A disposizione di questa nuova eco-imbarcazione, è stata inoltre completata e collaudata la stazione di ricarica polifunzionale situata presso la Darsena di città, nell'area prospiciente la sede dell’Autorità di Sistema Portuale.
Parallelamente a questi progetti è proseguito anche il processo di digitalizzazione della catena logistica portuale attraverso il Port Community System (PCS), grazie al quale operatori, spedizionieri e autorità coinvolte nella filiera possono oggi scambiarsi informazioni e documenti in modo integrato, sicuro e in tempo reale, riducendo tempi di attesa e passaggi cartacei lungo l'intera catena logistica.
E’ stato inoltre completato il progetto MACSecurity, dedicato al potenziamento delle difese cyber dell'Ente, che consente di garantire al porto un livello più elevato di sicurezza informatica delle proprie infrastrutture digitali.

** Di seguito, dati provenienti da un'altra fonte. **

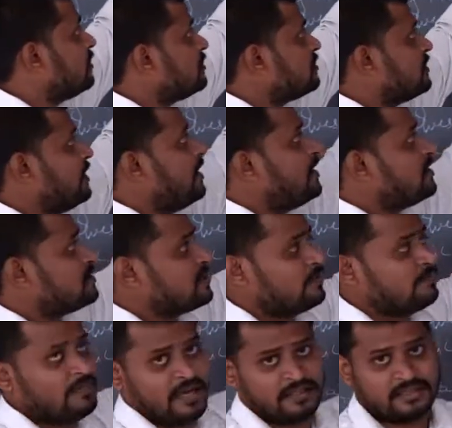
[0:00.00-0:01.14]
There are
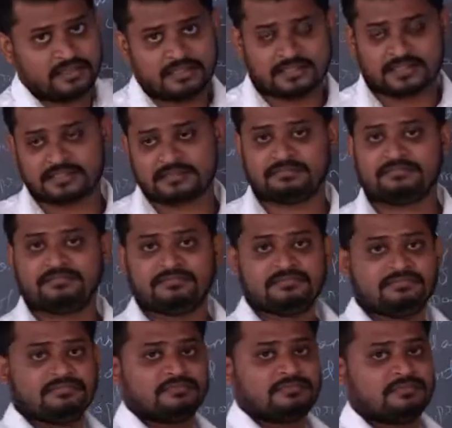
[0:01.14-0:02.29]
some methods,
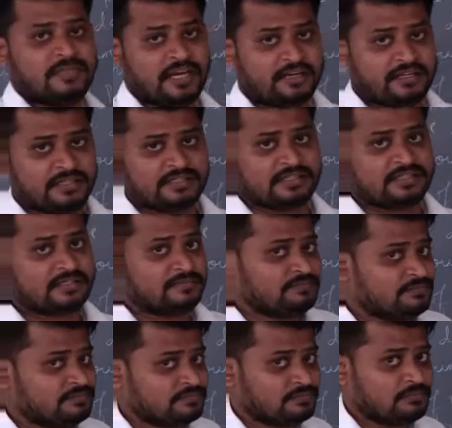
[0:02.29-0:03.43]
that is
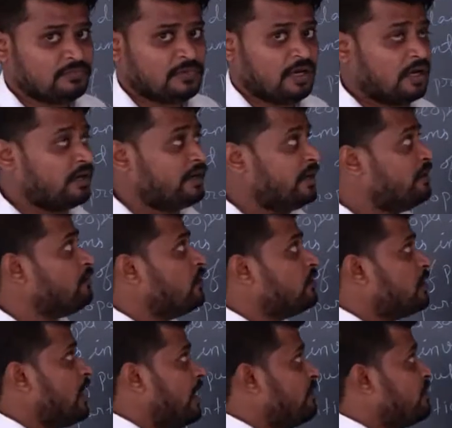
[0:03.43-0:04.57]

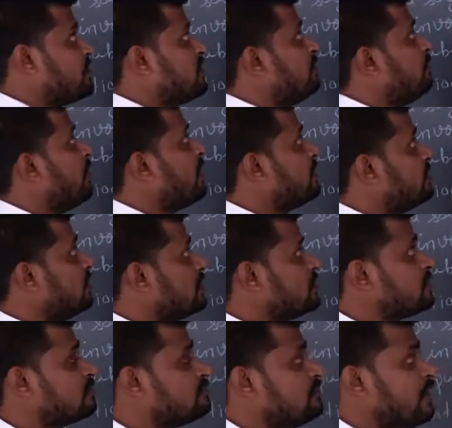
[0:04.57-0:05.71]
rainwater harvesting
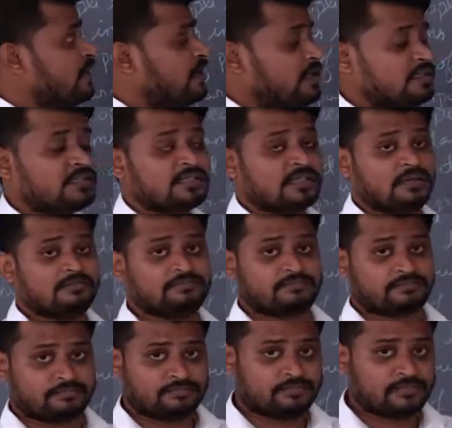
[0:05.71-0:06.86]
methods in some
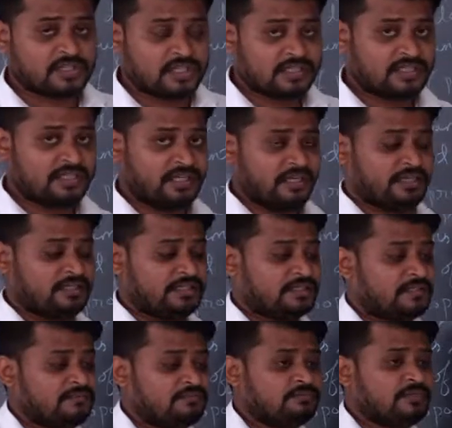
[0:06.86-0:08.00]

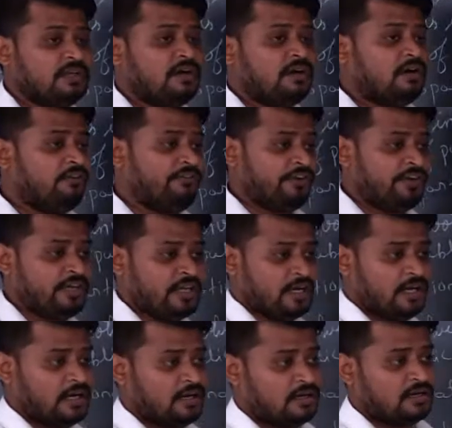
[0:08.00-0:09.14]
states of
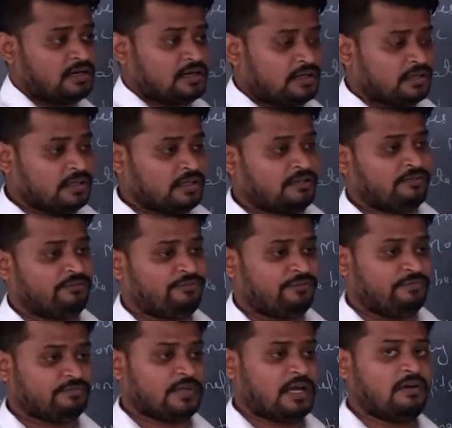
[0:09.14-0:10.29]
India. In
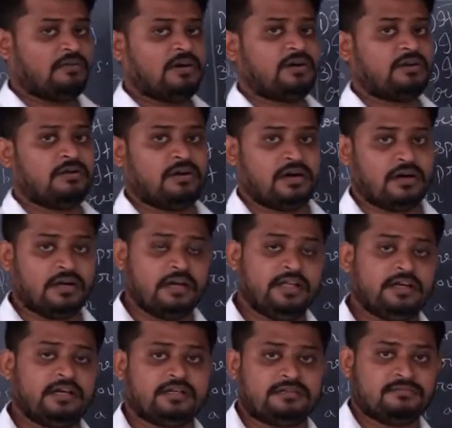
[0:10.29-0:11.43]
our
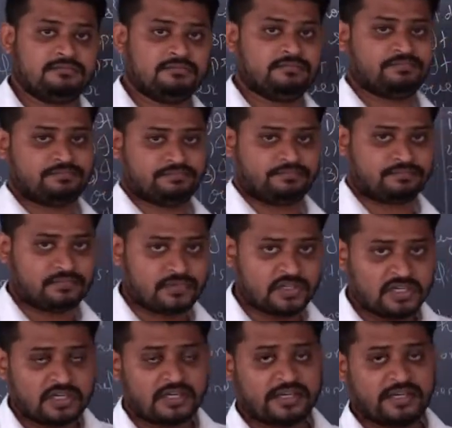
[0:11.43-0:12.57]
earlier
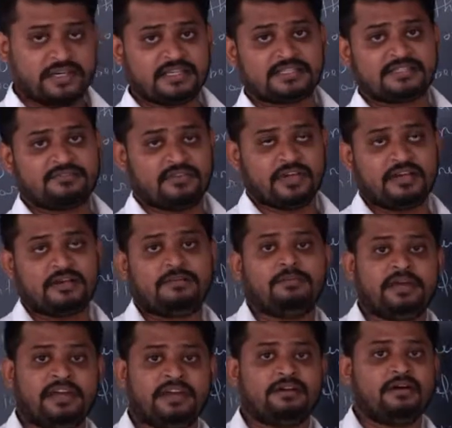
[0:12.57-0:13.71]
kings will
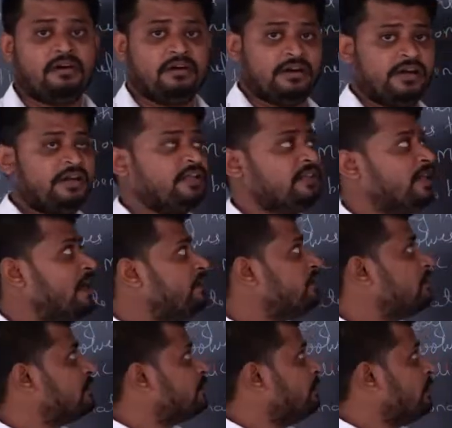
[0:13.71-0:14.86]
made already
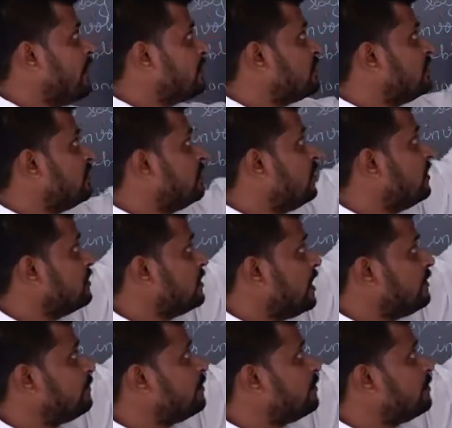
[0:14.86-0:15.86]
that method, thatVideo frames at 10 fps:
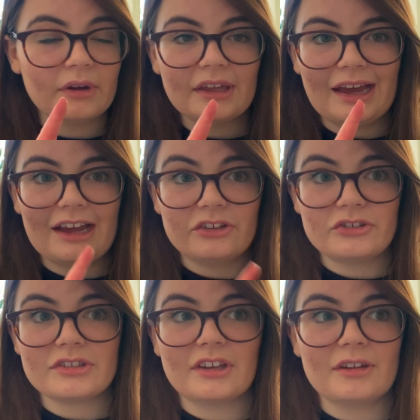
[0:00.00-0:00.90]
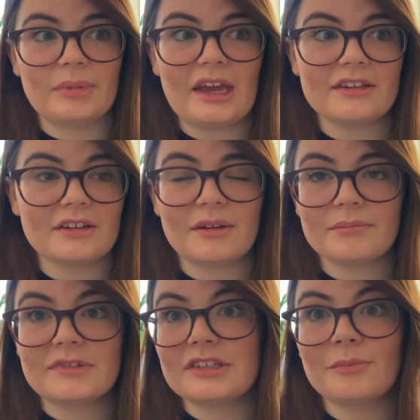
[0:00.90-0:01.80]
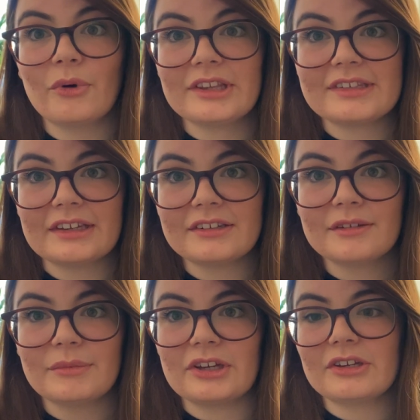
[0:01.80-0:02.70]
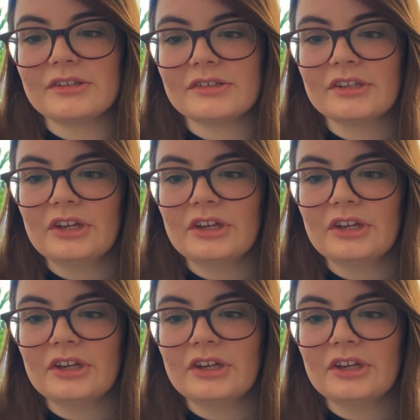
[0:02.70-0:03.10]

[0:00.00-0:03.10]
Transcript: and you're just going to be ended up disappointed because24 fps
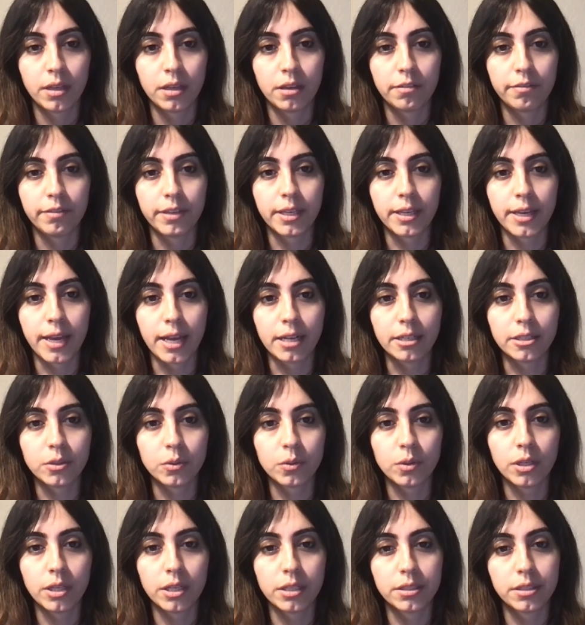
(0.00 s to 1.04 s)
We
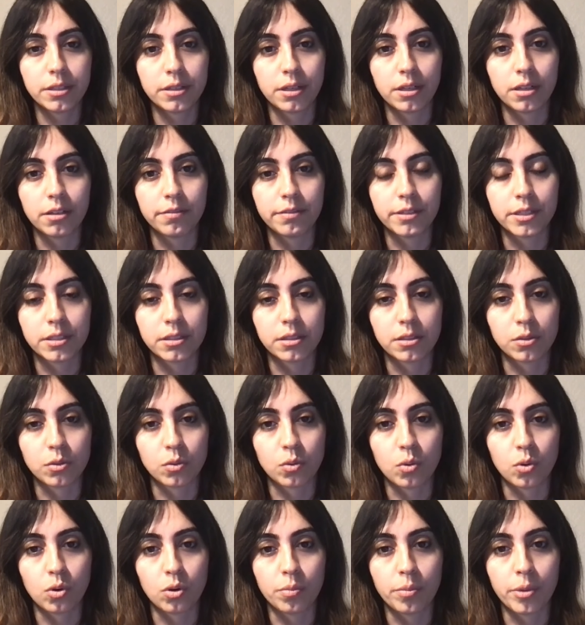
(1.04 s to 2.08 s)
calculate the relevance
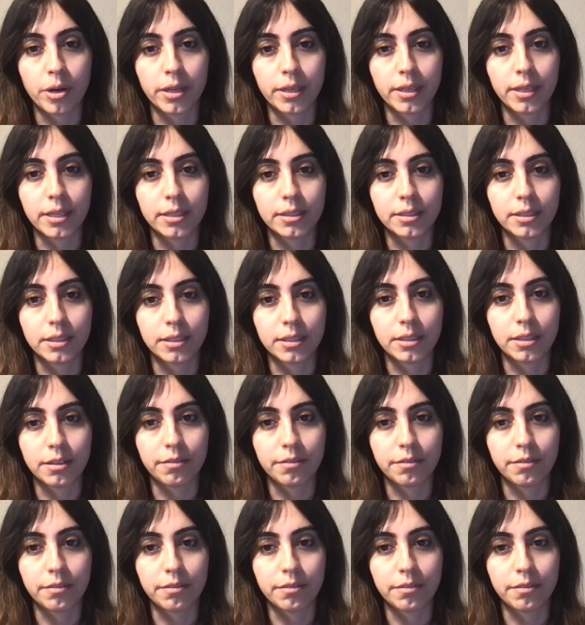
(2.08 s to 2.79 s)
score by getting the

Concluse anche le attività progettuali relative al cosiddetto “Bando Terminalisti Green Ports”. Sono state ammesse e finanziate sette proposte progettuali per l'efficientamento energetico di “vecchi” mezzi endotermici che sono stati sostituiti con nuovi mezzi a zero emissioni
In questa prospettiva si colloca anche l’ammodernamento del parco autovetture della stessa Autorità Portuale, che ha sostituito le macchine di cui disponeva per le proprie attività, acquistate nel 2010, con nuove vetture totalmente elettriche.